„Waldkind“ Helga aus Schweden offeriert auf ihrem Debüt „Wrapped In Mist“ melancholische Klänge zwischen dunklem Art-Pop und aufbäumendem Prog-Metal
von Michael Thieme
Eine ätherische Stimme bezaubert vor heftigem Gitarrengedröhn – der Opener „Skogen Mumlar“ ihres Langspielplatten-Debüts überzeugt Freunde solcher Klänge sofort, der Originalitätsfaktor offenbart sich allerdings nicht augenblicklich. Dabei hat Helga Gabriel, die Vokalistin der Formation, auf Kleinformaten bereits so ansprechend vorgelegt. Ihre EP „The Autumn Lament“ von 2019 und ebenso eine kleine Livedarbietung bei den „Evil Art Sessions“ bot einen Sound in einer Schnittmenge zwischen Sylvaine und Emma Ruth Rundle – noch nicht ganz so raffiniert vielleicht und inhaltlich weniger tief – aber stimmungsvoll wie faszinierend.
Helgas Vokalakrobatik
Die Band um Helga Gabriel, bestehend aus Bass, Schlagzeug sowie zwei Gitarristen, bemüht sich beim Einsteiger-Doppel um einen moderaten Härtegrad, der progressive Symphonic-Metal-Freunde begeistern könnte, wäre sie etwas fordernder. Letztlich verbleibt Helgas Stimme jedoch der dominierende Klang, oft mit Hall versehen – am überzeugendsten begleiten dazu die sanft gespielten Gitarren oder das minimale Black-Metal-Flirren, das den Mittelteil von „Death Comes Now“ verziert. Neben dem Instrumentarium der zahllosen Gäste an Piano, Percussion oder Streichinstrumenten, die bei einer Live-Umsetzung wohl zuhause bleiben müssten. „Farfäl“ offeriert noch mehr Gekeife als Kontrast zu Helgas anmutigem Gesäusel vor elegischen Cello-Klängen – mit Kehlkopfgesang ist sie anscheinend selbst in der Lage, diese Laute zu erzeugen und benötigt dabei keine Hilfe von außerhalb. Der Song offenbart sich als eines der Album-Highlights ob seiner Dynamik sowie seines Ideenreichtums.
Die Schwestern im Geiste
Doch das Album wird insgesamt immer interessanter. „Vast And Wild“ vereint folkloristisches Tapping mit Trap-Sounds, Berührungsängste mit Pop gibt es also ebenso wenig. Das klingt homogen wie eigen, im Gegensatz zur Singleveröffentlichung, die Helgas Alleinstellungsmerkmal leider unterdrückt.
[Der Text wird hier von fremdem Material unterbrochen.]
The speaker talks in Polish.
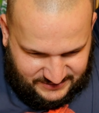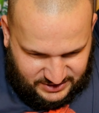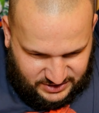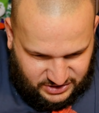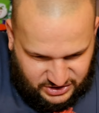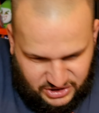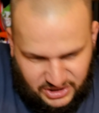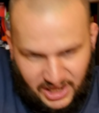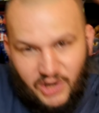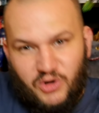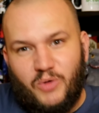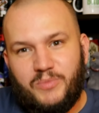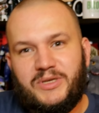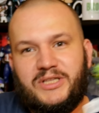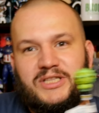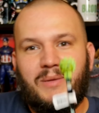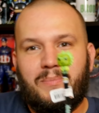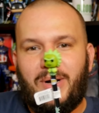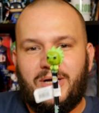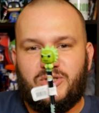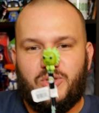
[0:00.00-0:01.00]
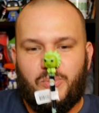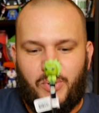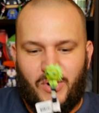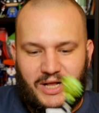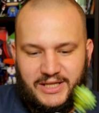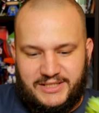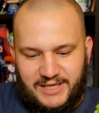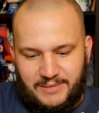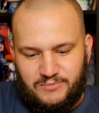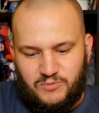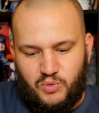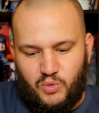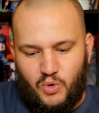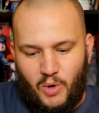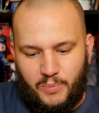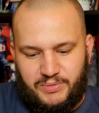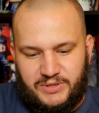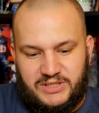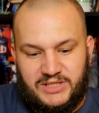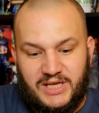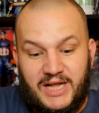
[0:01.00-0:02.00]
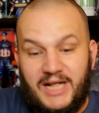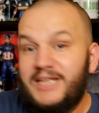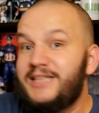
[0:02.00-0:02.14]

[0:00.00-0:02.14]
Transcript: Znakomite, bardzo polecam, długopis.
Veröffentlichungspolitik, wer versteht sowas schon. „Som En Trumma“ setzt noch einen drauf und würde auch auf einer Platte von Myrkur begeistern – der dänischen Schwester im Geiste, vielleicht. Die würde allerdings nicht so einen amtlichen Post-Rock kredenzen, wie er im Titelsong am Ende des Albums zu hören ist – sowas kann man eher auf einem Album von A.A.Williams erwarten.
Alles tolle Referenzen, hinter denen sich sich Helga und ihre Band nicht zu verstecken brauchen. Sehr feines Album, jahreszeit-technisch gerade besonders passend.
„Wrapped In Mist“ von Helga erscheint am 24.11.2023 bei Season Of Mist. (Beitragsbild von Ester Segarra)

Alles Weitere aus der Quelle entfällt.